Andrew S. Guthrie was born in New York City, lived most of his life in Boston, Massachusetts USA and moved to Hong Kong in 2005. In Boston, he exhibited at the Boston Institute for Contemporary Art in 1996 and was awarded a Massachusetts Cultural Council Fellowship in Photography in 2003. His artist edition “Broken Records: 1960 -1969” has been collected by The Brooklyn Museum of Art and is available from Printed Matter in New York City. In Hong Kong he has exhibited at The Shanghai Street Artspace, Videotage, C&G Artpartment and most recently at 100ft.PARK. In 2012 he established www.likink.com, a Hong Kong based site for the distribution and production of artist book/editions. He has previously been published on the websites of Make Do Studios and Weaponizer and in the print magazine Poetry is Dead.
At the Proverse Readers’ Club, Dymocks Books and Cafe, Discovery Bay, Hong Kong, Saturday, 9 April 2016, Andrew S Guthrie told us how his debut work of poetry, “Alphabet”, a finalist for the 2013 Proverse Prize came about, including the influence a particular small specialised poetry bookshop in Boston had had on him, growing up. Particularly interesting was his own certainty that the collection reflected an American experience; while more than one of the members of the group saw it as dealing with topics applicable without reference to a particular country.
An edited video of this sesssion can be viewed at https://youtu.be/pP82L2jaESo
Alphabet consists of twenty-six poems concerning the vagaries of failure, the underrated opposite of success. But in this case, the context of failure necessarily includes the genre of contemporary poetry, that most disabused yet over-abundant mode of expression. Why would anyone choose to express themselves in a manner that automatically narrows the readership, even after dispensing with avant-garde ambitions? – Precisely because its condition might lend itself to the aimless, useless or extra-economic moments when success can be turned on its head. And though the poet might be prone to the audience’s neglect, history itself is rife with countless examples of spectacular literary failures (as addressed in Alphabet), whether these traumas are eventually redeemed or forever lost. These examples include: misplaced manuscripts, writer’s block, articulate illiterates, libraries that were burned to the ground, posthumous fame for the previously poverty-stricken, botched yet endlessly repeated translations, along with the obvious shortcomings of the dilettante, the over-inflated ego, and the perennial loser.
“Andrew Guthrie is a poet’s poet, and his collection Alphabet views life through the lens of the written world…He explores the impermanence and the irresistibility of the written word: a topic that both troubles and delights him. These poems portray writing as a cave, ventured into by the naked poet.” Viki Holmes, author of miss moon’s class.

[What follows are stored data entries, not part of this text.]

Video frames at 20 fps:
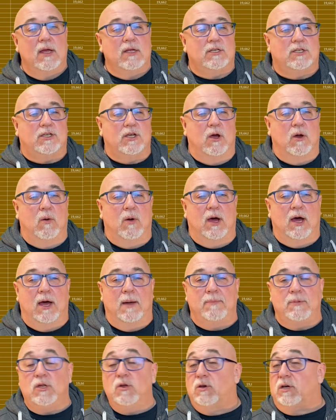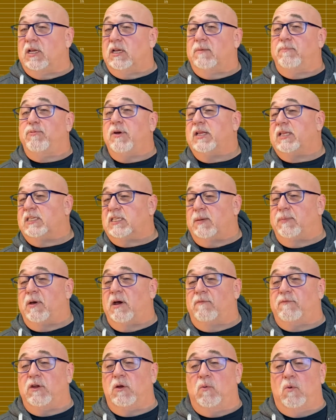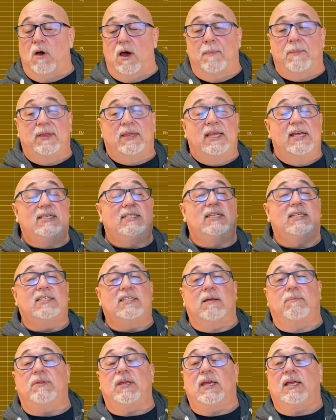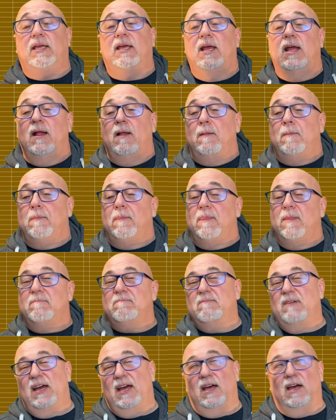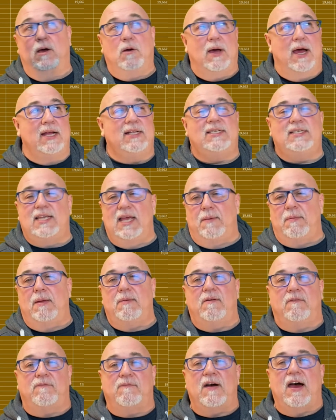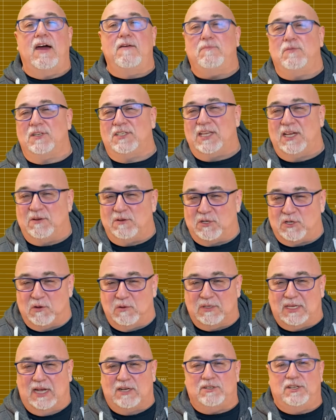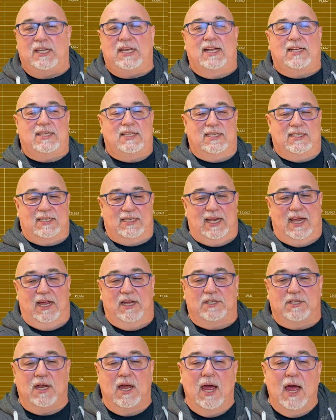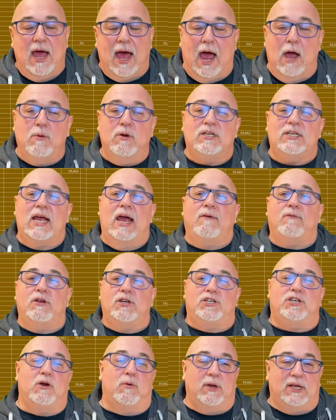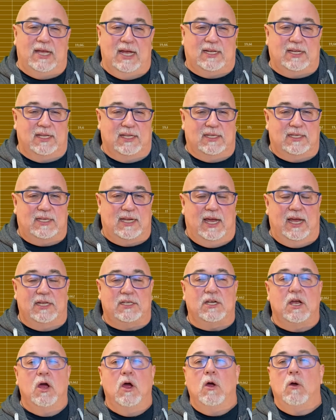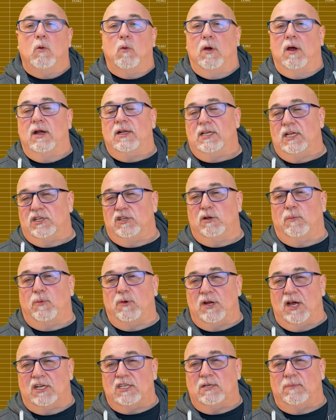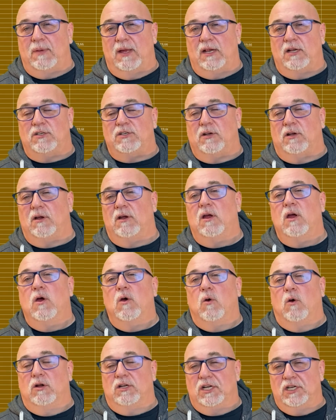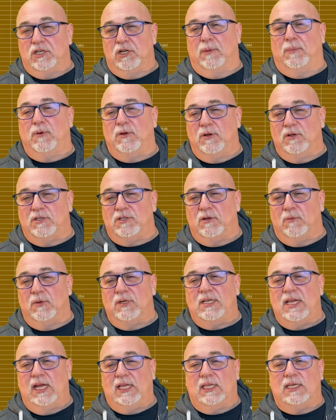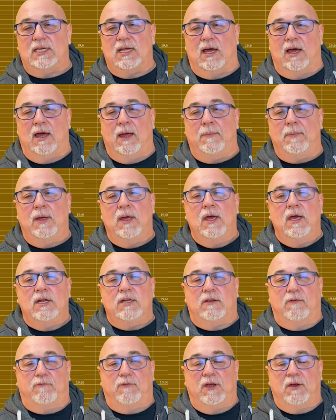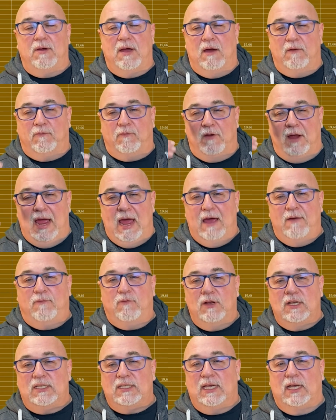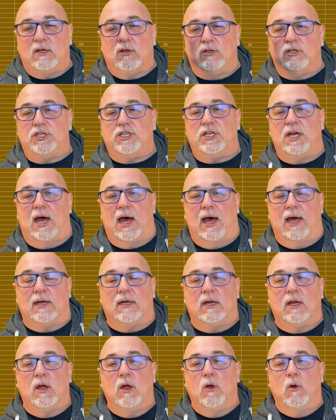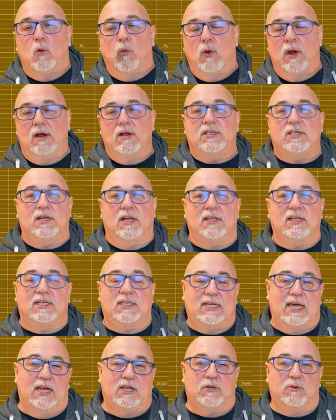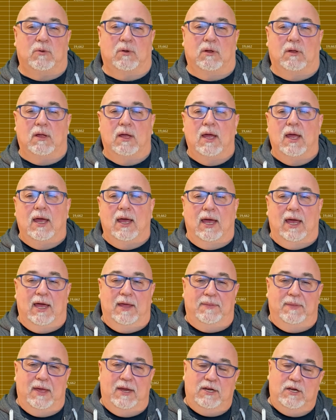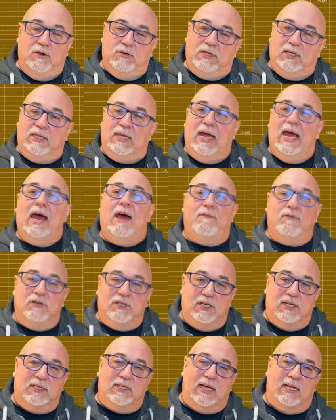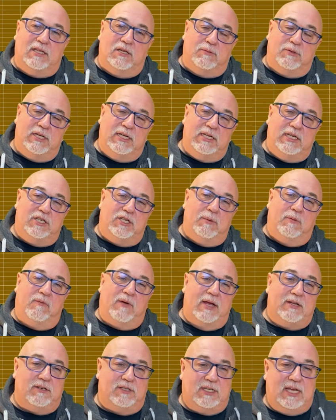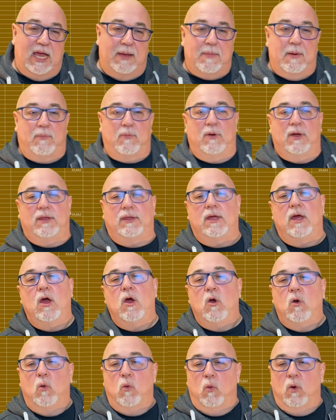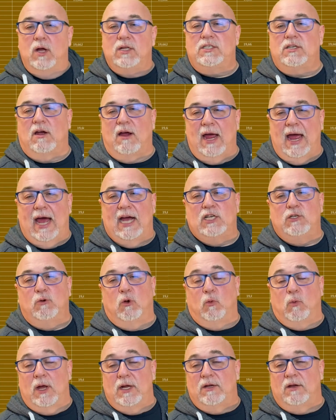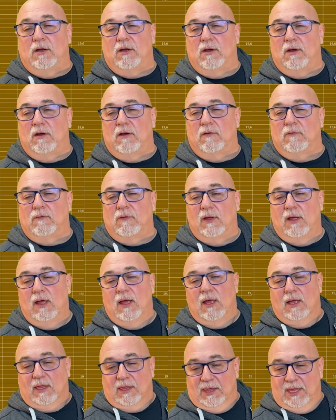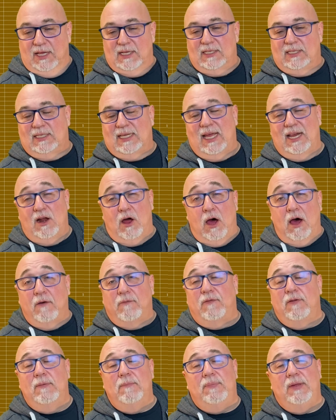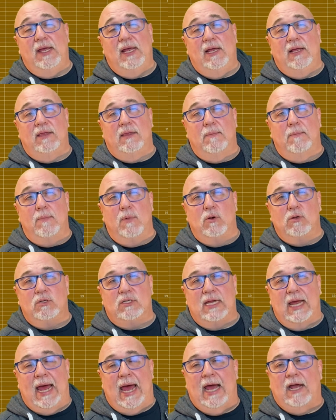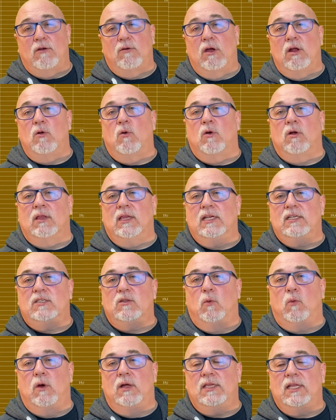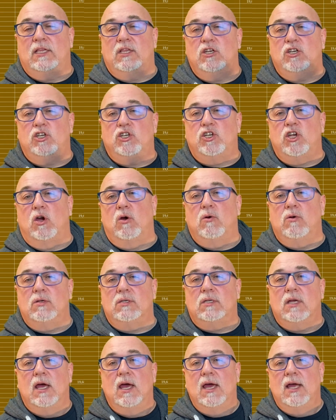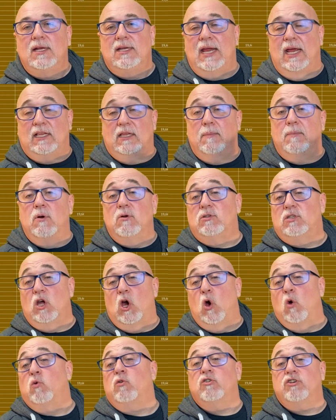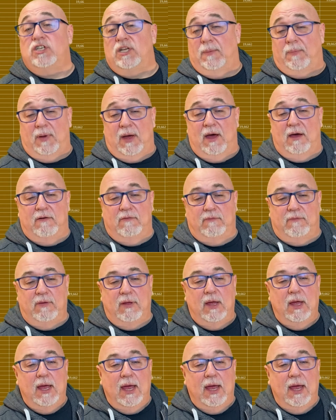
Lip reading: So you can break this up however you want, but this is something I'd say maybe 5% of shows actually get to the stage. I wish every show would get to the stage where a digital production manager or a digital producer would take the time to figure out for every single shot, where is it on the schedule, and then using the averages that the CG supervisors came up with, what's our actual render curve? This can often be the most accurate, or at least the one that the shows take the most ownership of.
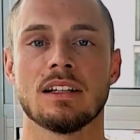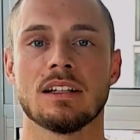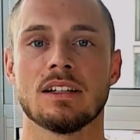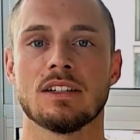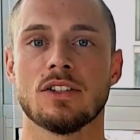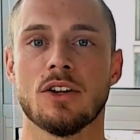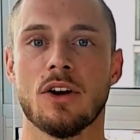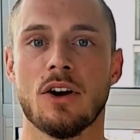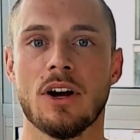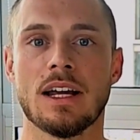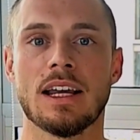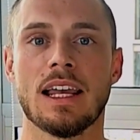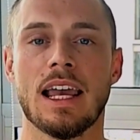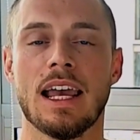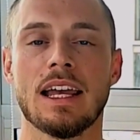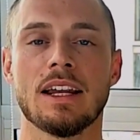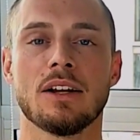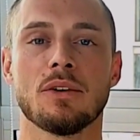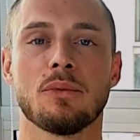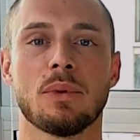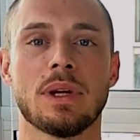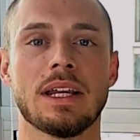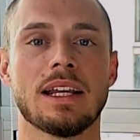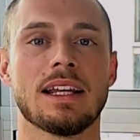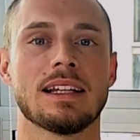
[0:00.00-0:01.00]
So
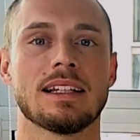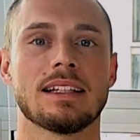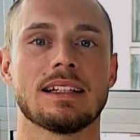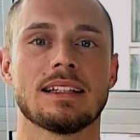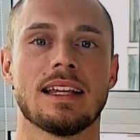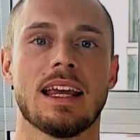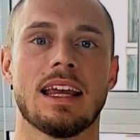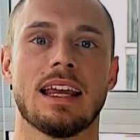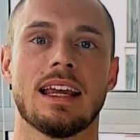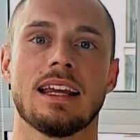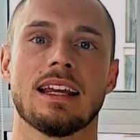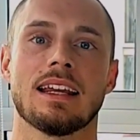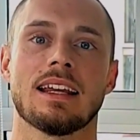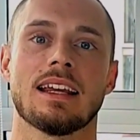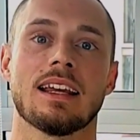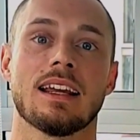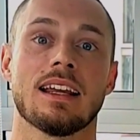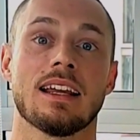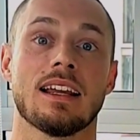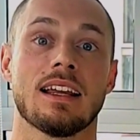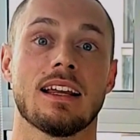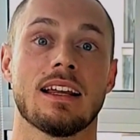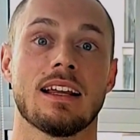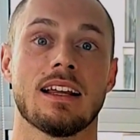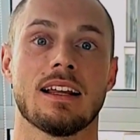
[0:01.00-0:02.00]
again, we can take
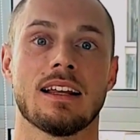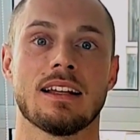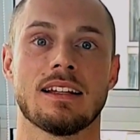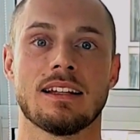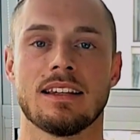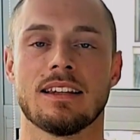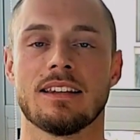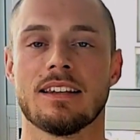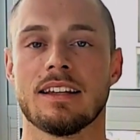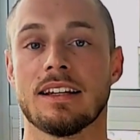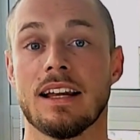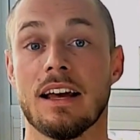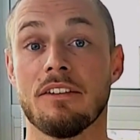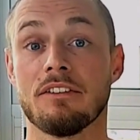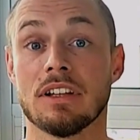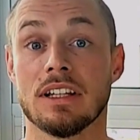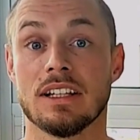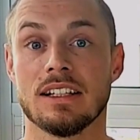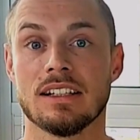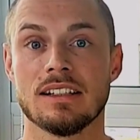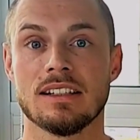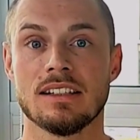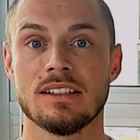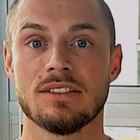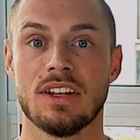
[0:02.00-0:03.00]
the
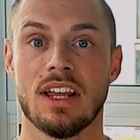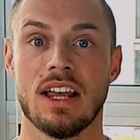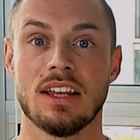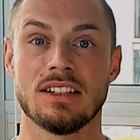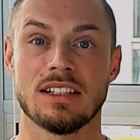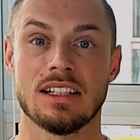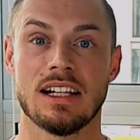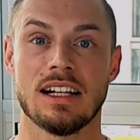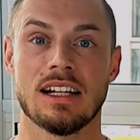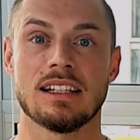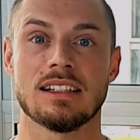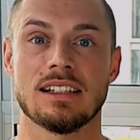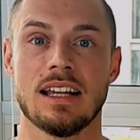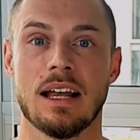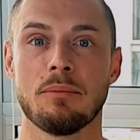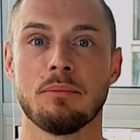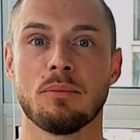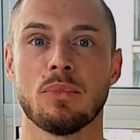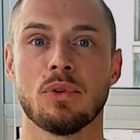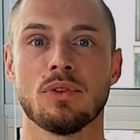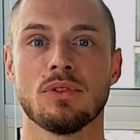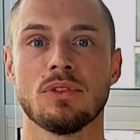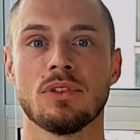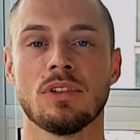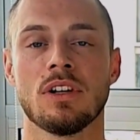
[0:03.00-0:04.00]
Netherlands as an
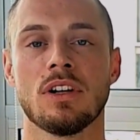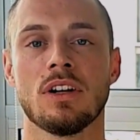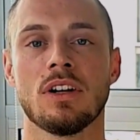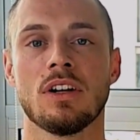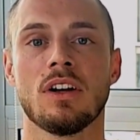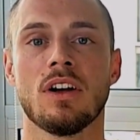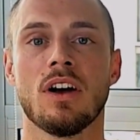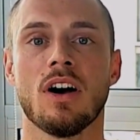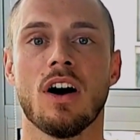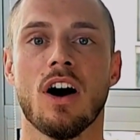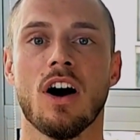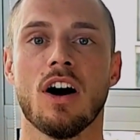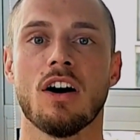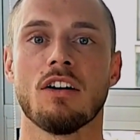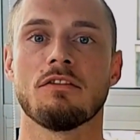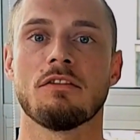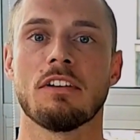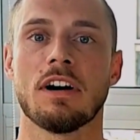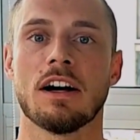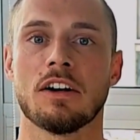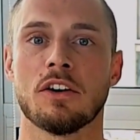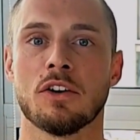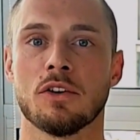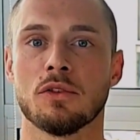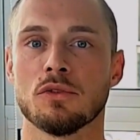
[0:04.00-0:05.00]
example of
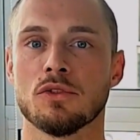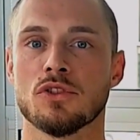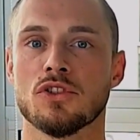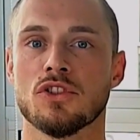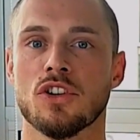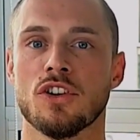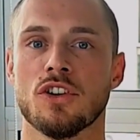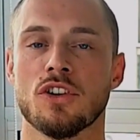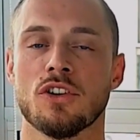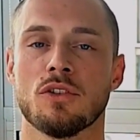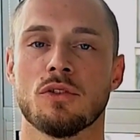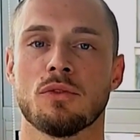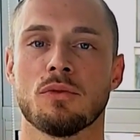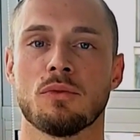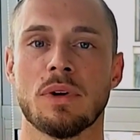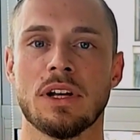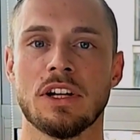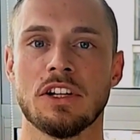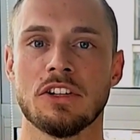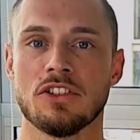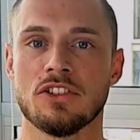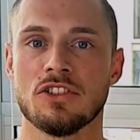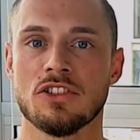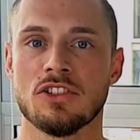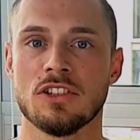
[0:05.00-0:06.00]
a culture
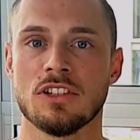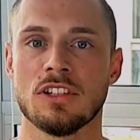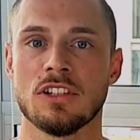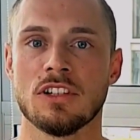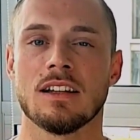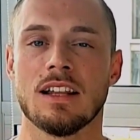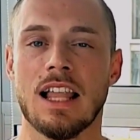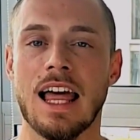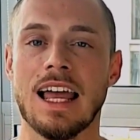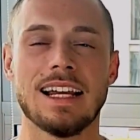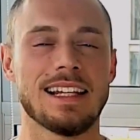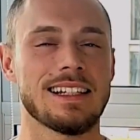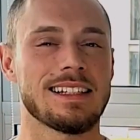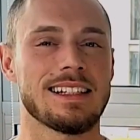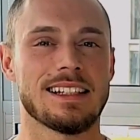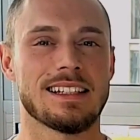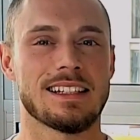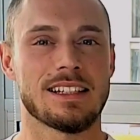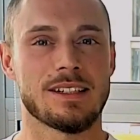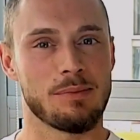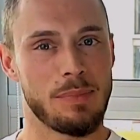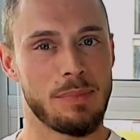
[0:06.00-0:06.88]
which likes its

“There is a metaphysical grittiness and vibrant wordplay to these twenty-six poems about the actualities of poetics and history which make Alphabet a pageturner.” John King, director of the Drunken Odyssey literary podcast.
“Alphabet reminds us of what it is like to both drown and float in the spaces language and literature create.” Daniel Zomparelli, editor of the print magazine Poetry Is Dead.